┏━━

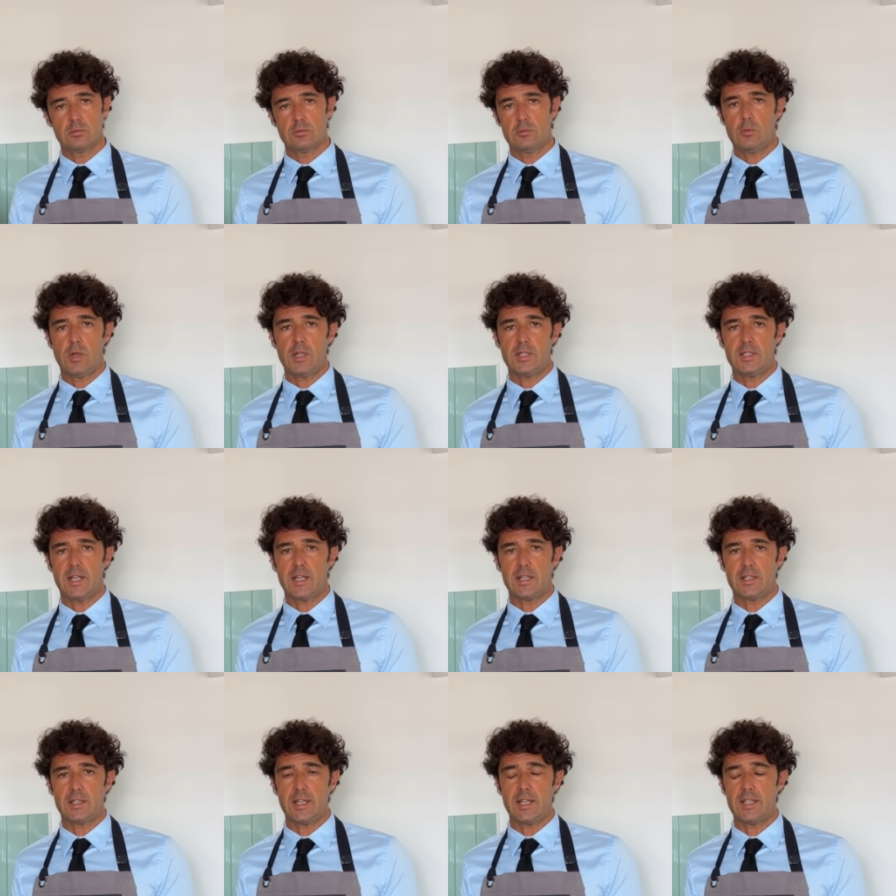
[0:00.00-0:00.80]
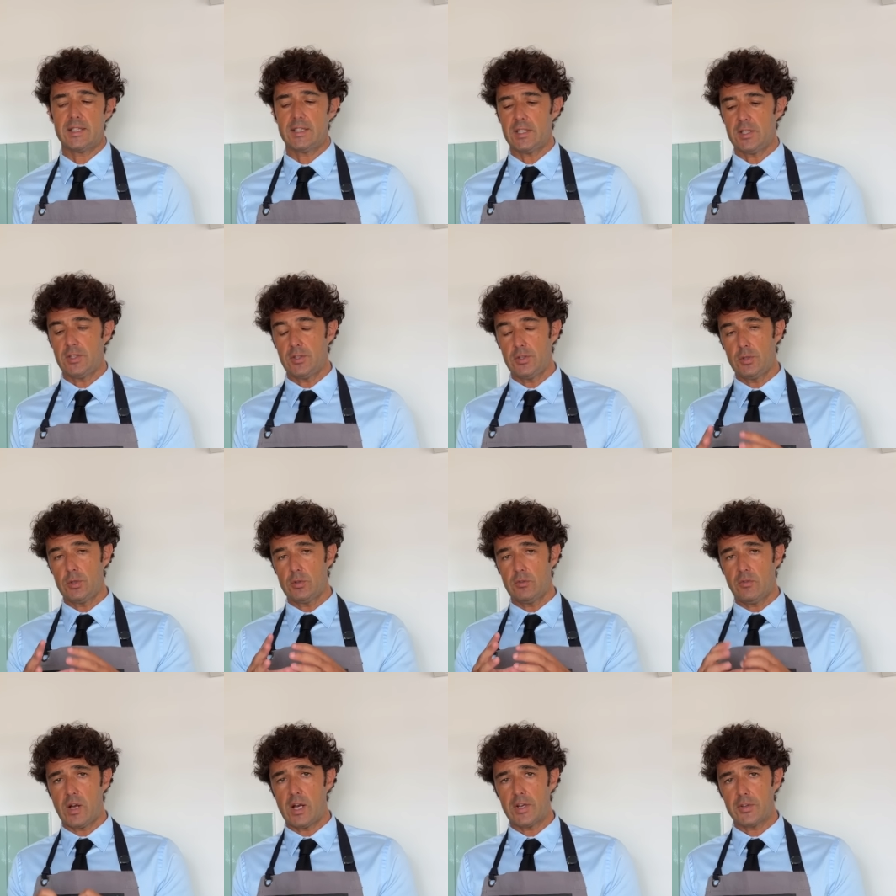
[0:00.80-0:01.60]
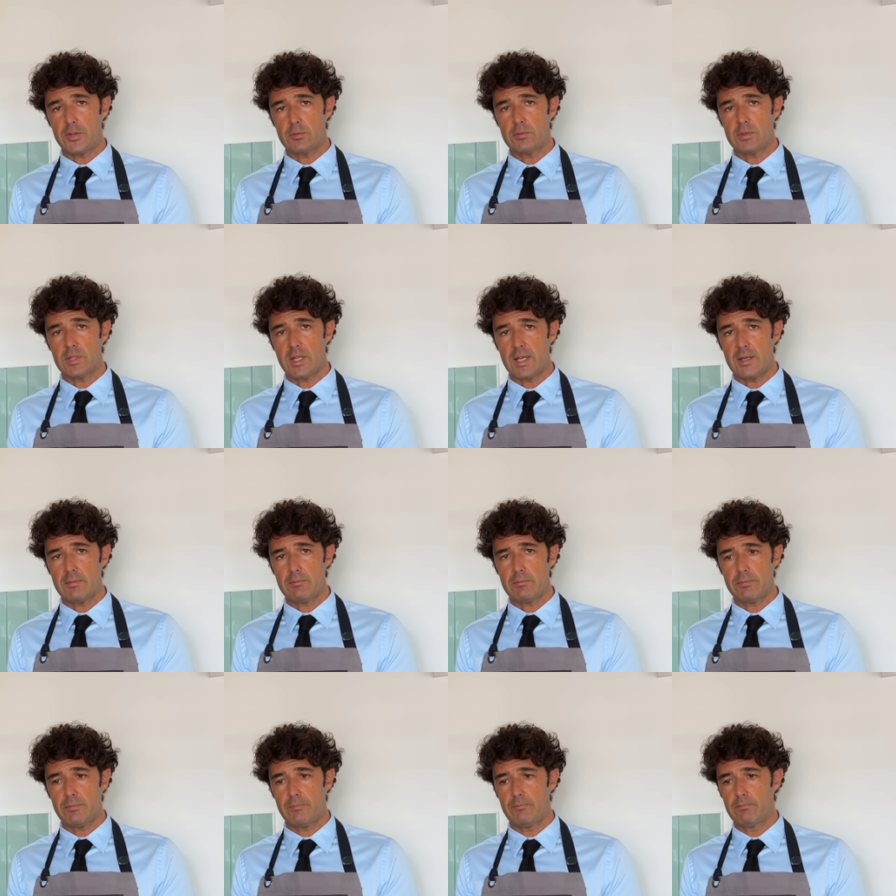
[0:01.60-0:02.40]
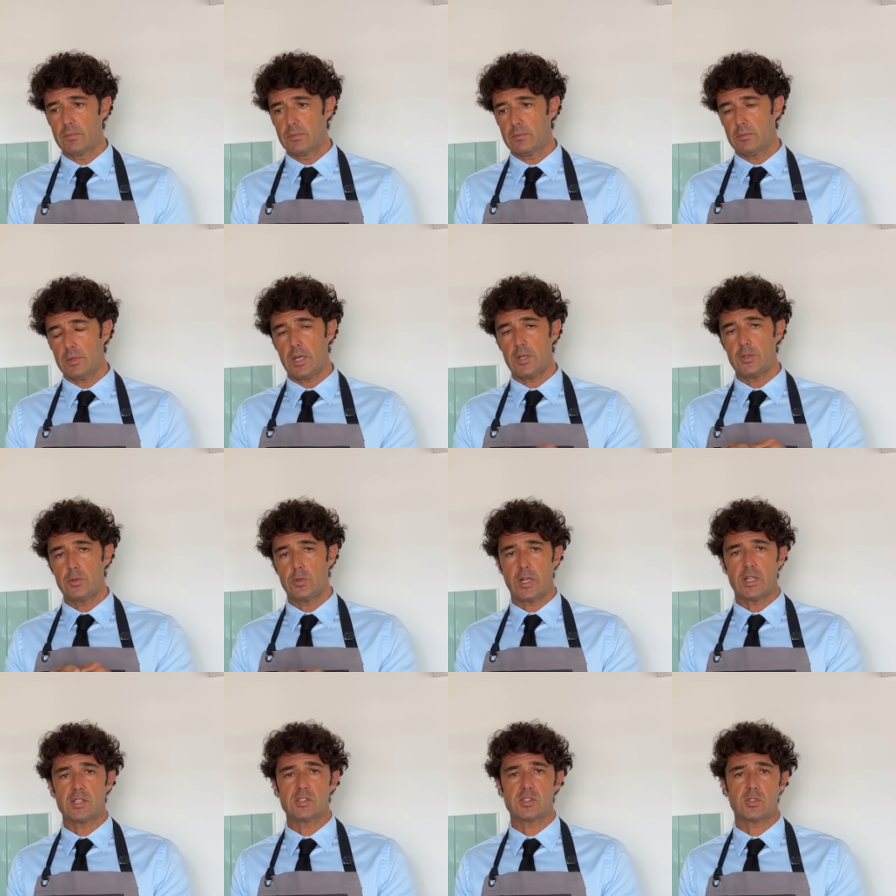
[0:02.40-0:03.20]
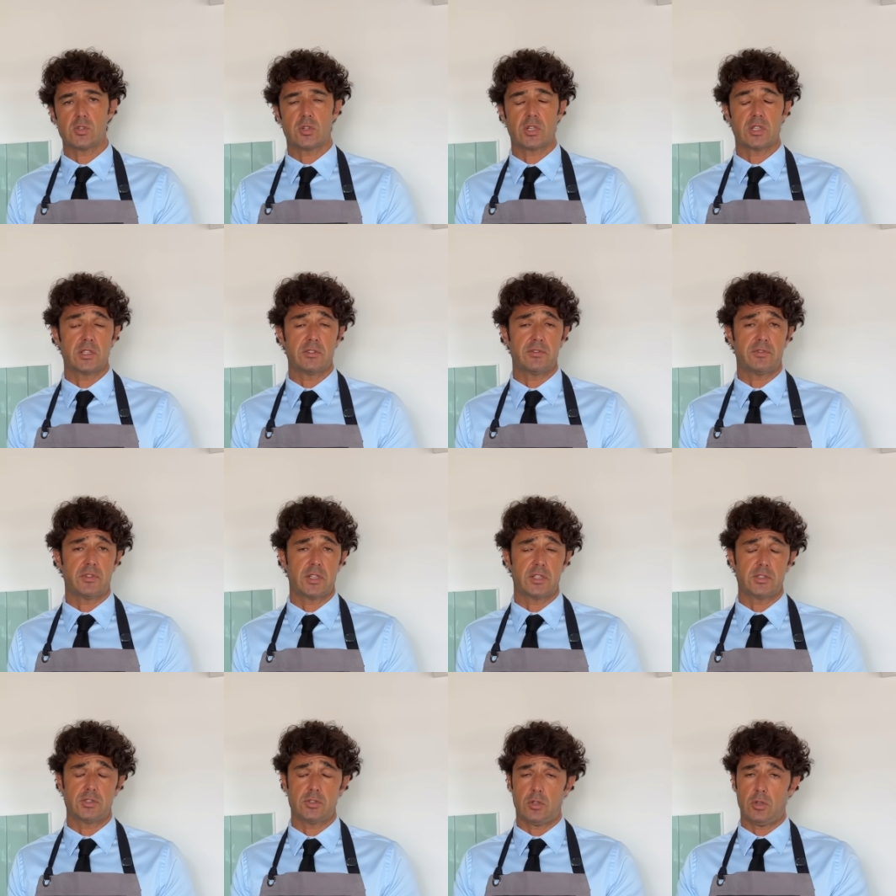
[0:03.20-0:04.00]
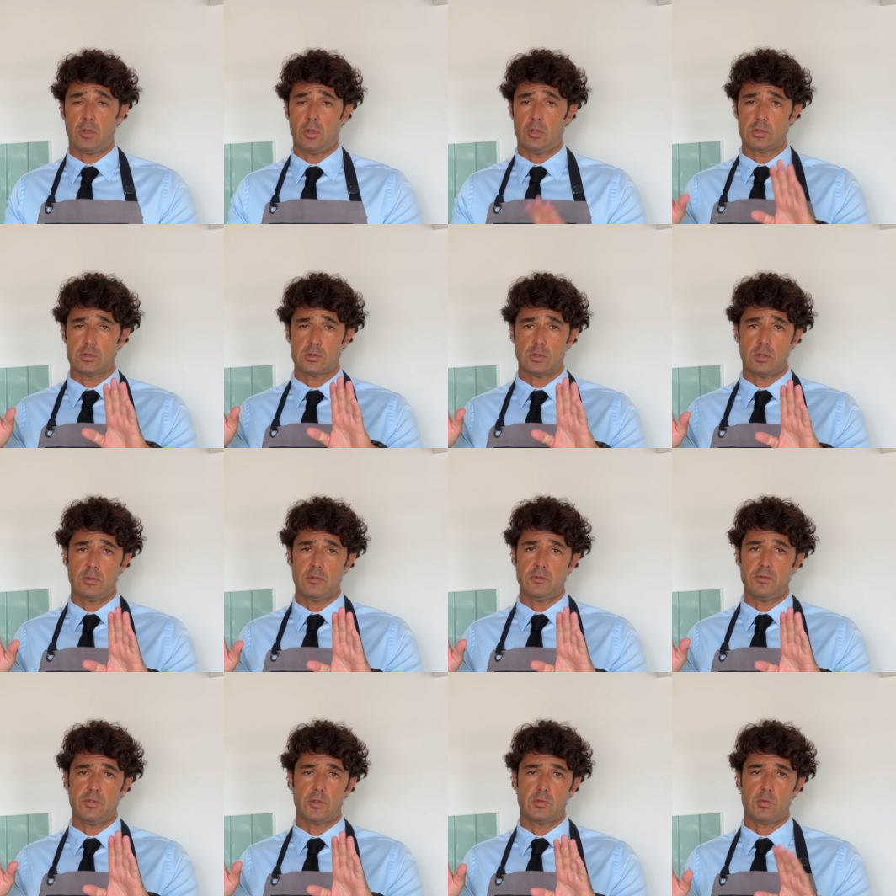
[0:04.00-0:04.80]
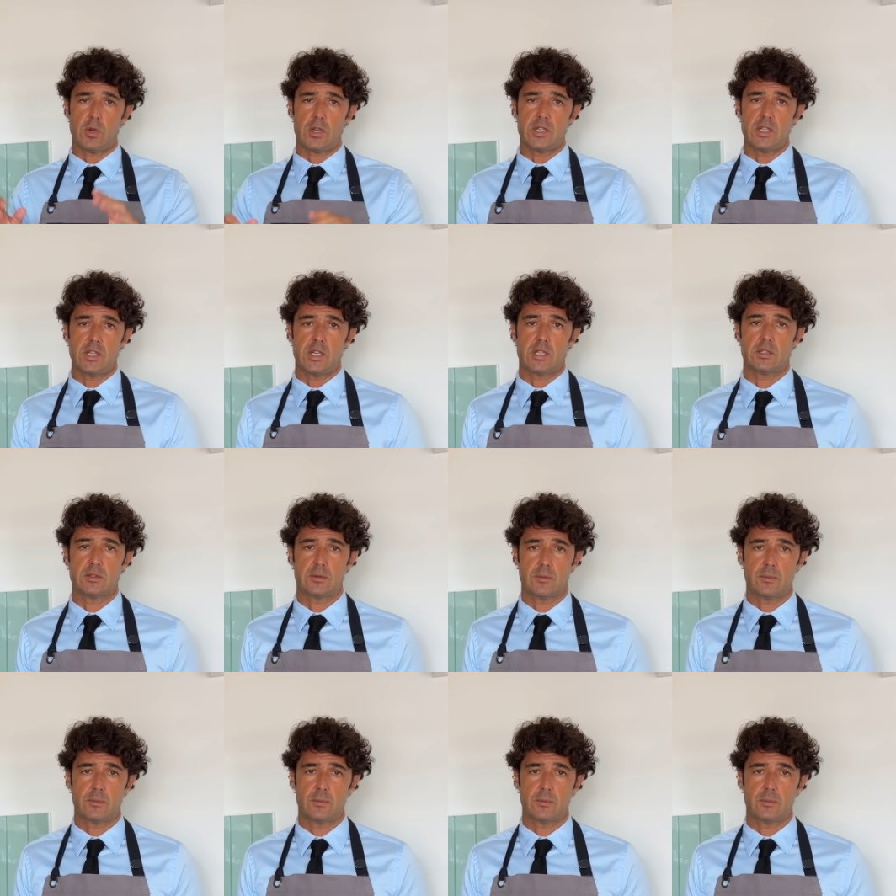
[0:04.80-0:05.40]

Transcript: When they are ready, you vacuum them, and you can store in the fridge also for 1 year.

┗━━

*YOUR INSTRUCTIONS*: Copy out all the data exactly, skipping the pictures.

*ANSWER FOR THE TASK*:
[0:00.00-0:00.80]
[0:00.80-0:01.60]
[0:01.60-0:02.40]
[0:02.40-0:03.20]
[0:03.20-0:04.00]
[0:04.00-0:04.80]
[0:04.80-0:05.40]

Transcript: When they are ready, you vacuum them, and you can store in the fridge also for 1 year.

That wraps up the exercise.